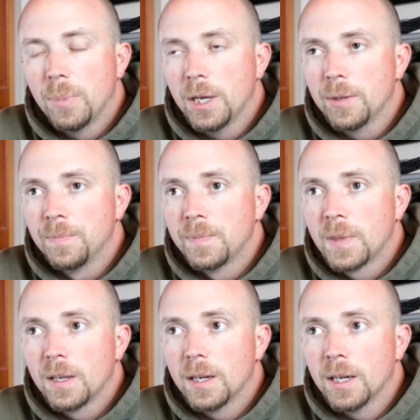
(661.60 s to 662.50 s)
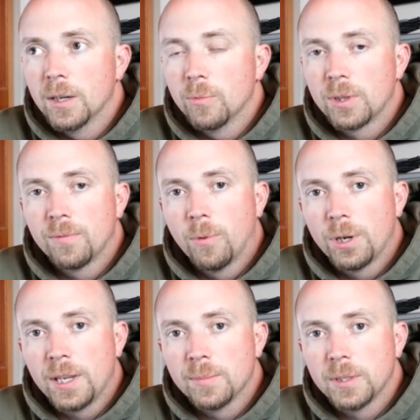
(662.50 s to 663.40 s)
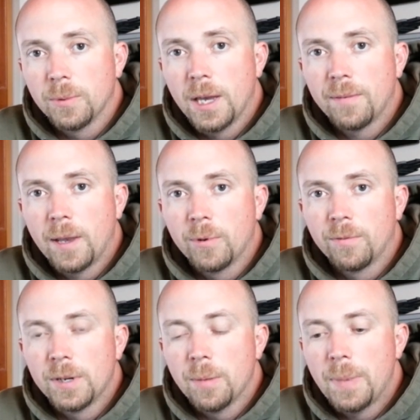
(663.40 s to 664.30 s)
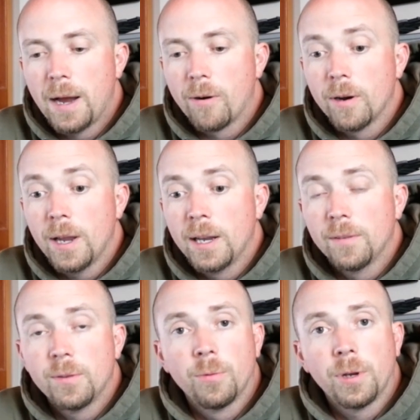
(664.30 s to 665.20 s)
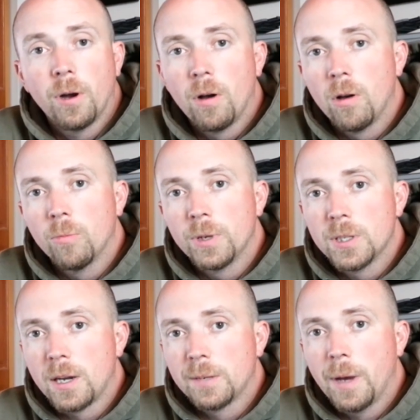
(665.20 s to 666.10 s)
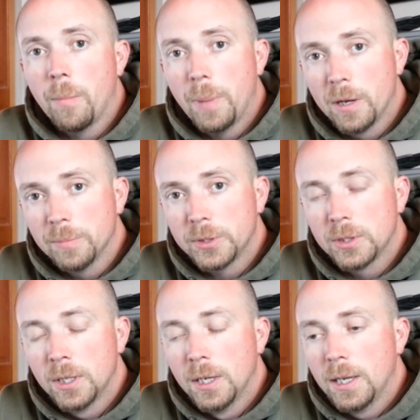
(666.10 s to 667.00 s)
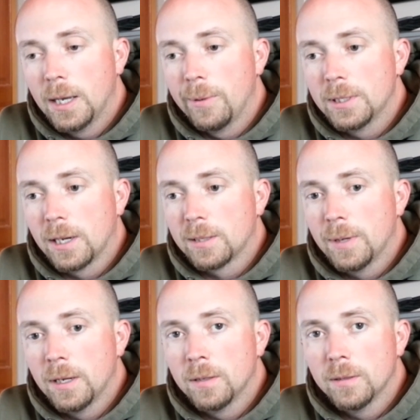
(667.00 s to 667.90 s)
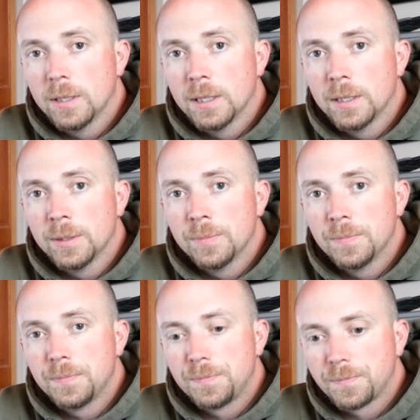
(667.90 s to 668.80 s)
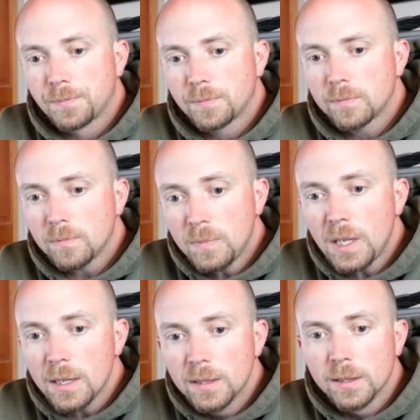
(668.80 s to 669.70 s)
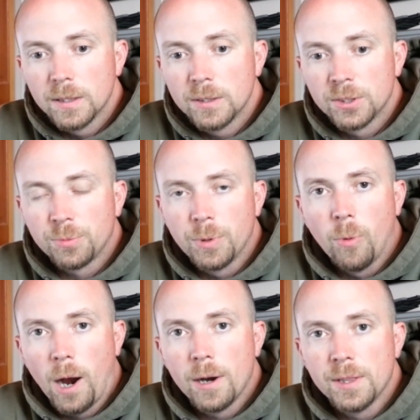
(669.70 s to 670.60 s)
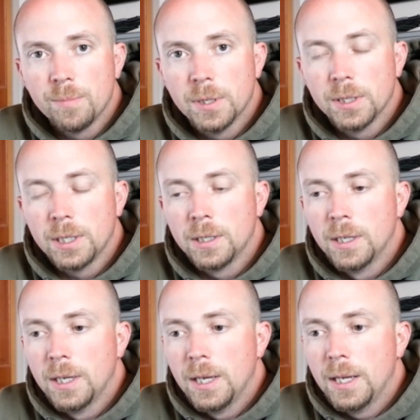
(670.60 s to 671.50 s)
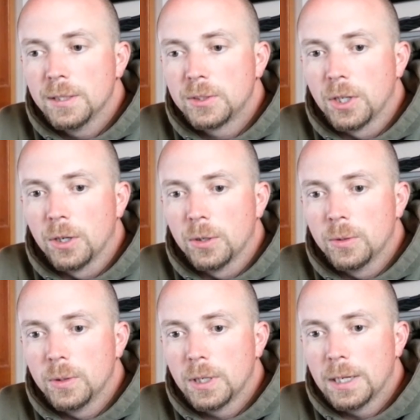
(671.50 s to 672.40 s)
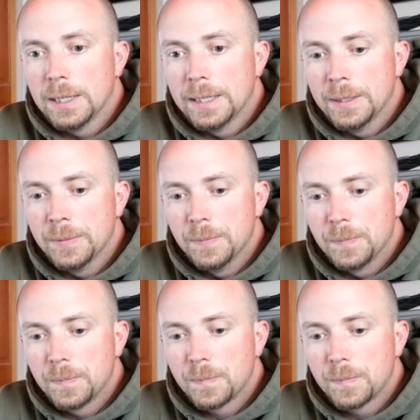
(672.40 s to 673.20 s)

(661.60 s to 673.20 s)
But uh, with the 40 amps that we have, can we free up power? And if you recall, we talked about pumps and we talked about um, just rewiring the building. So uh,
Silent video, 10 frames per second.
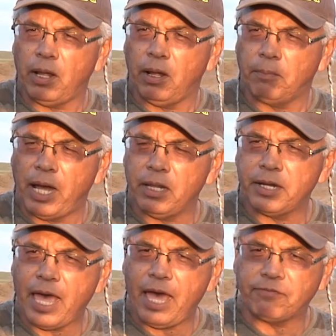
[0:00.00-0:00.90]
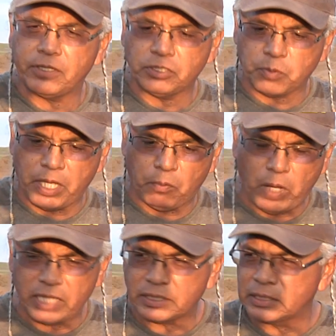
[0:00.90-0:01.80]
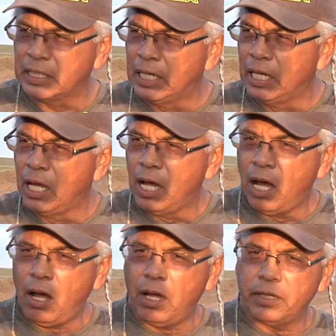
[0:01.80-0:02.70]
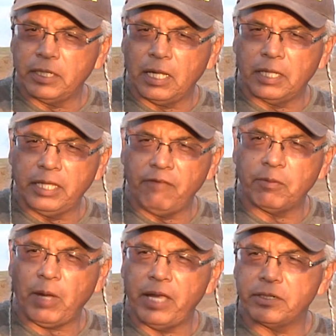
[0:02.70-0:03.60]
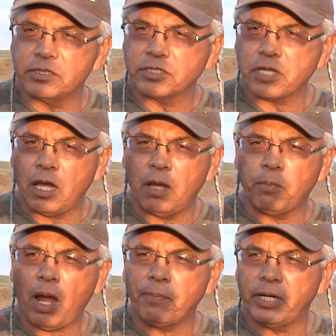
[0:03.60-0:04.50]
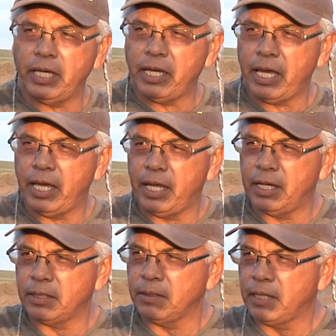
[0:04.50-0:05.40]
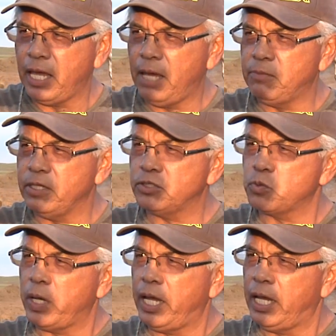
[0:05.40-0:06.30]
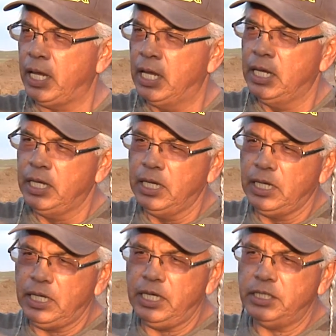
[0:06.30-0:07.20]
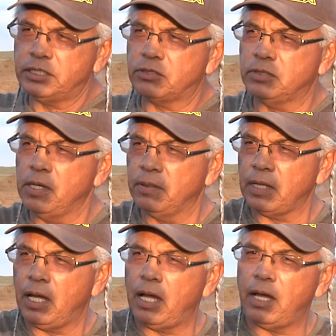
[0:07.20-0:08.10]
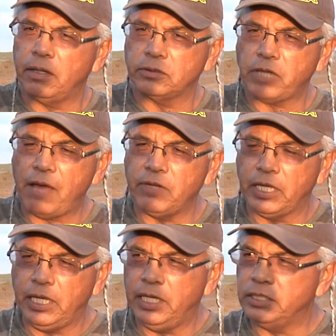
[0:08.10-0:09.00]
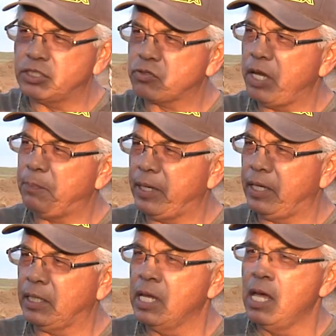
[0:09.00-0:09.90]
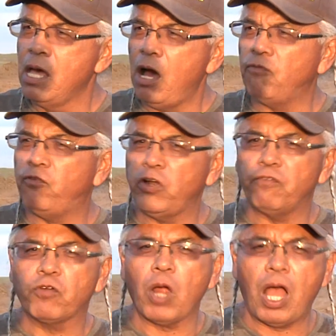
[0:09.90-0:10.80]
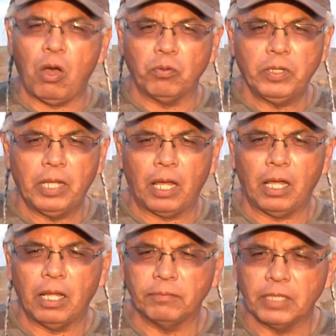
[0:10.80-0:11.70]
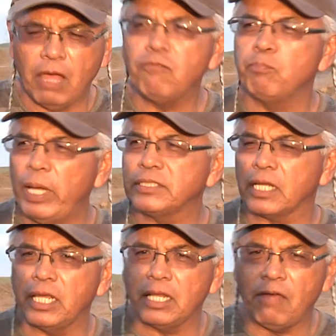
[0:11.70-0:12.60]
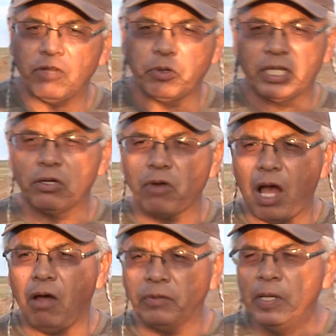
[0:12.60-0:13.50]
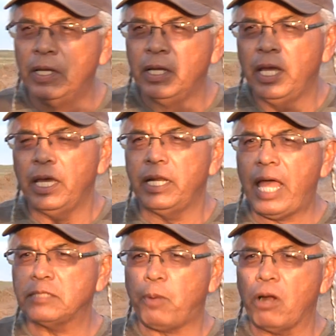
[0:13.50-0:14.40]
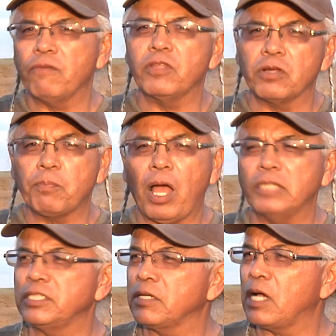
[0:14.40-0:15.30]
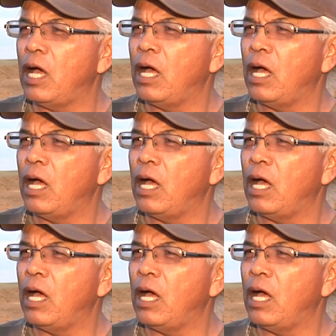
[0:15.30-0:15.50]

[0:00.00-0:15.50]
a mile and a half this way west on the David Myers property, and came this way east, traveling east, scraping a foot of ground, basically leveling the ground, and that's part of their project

::::::::

▶ _Work item_
The response should restate the material above word for word and contain no pictures.

▶ _Answer space_
(661.60 s to 662.50 s)
(662.50 s to 663.40 s)
(663.40 s to 664.30 s)
(664.30 s to 665.20 s)
(665.20 s to 666.10 s)
(666.10 s to 667.00 s)
(667.00 s to 667.90 s)
(667.90 s to 668.80 s)
(668.80 s to 669.70 s)
(669.70 s to 670.60 s)
(670.60 s to 671.50 s)
(671.50 s to 672.40 s)
(672.40 s to 673.20 s)

(661.60 s to 673.20 s)
But uh, with the 40 amps that we have, can we free up power? And if you recall, we talked about pumps and we talked about um, just rewiring the building. So uh,
Silent video, 10 frames per second.
[0:00.00-0:00.90]
[0:00.90-0:01.80]
[0:01.80-0:02.70]
[0:02.70-0:03.60]
[0:03.60-0:04.50]
[0:04.50-0:05.40]
[0:05.40-0:06.30]
[0:06.30-0:07.20]
[0:07.20-0:08.10]
[0:08.10-0:09.00]
[0:09.00-0:09.90]
[0:09.90-0:10.80]
[0:10.80-0:11.70]
[0:11.70-0:12.60]
[0:12.60-0:13.50]
[0:13.50-0:14.40]
[0:14.40-0:15.30]
[0:15.30-0:15.50]

[0:00.00-0:15.50]
a mile and a half this way west on the David Myers property, and came this way east, traveling east, scraping a foot of ground, basically leveling the ground, and that's part of their project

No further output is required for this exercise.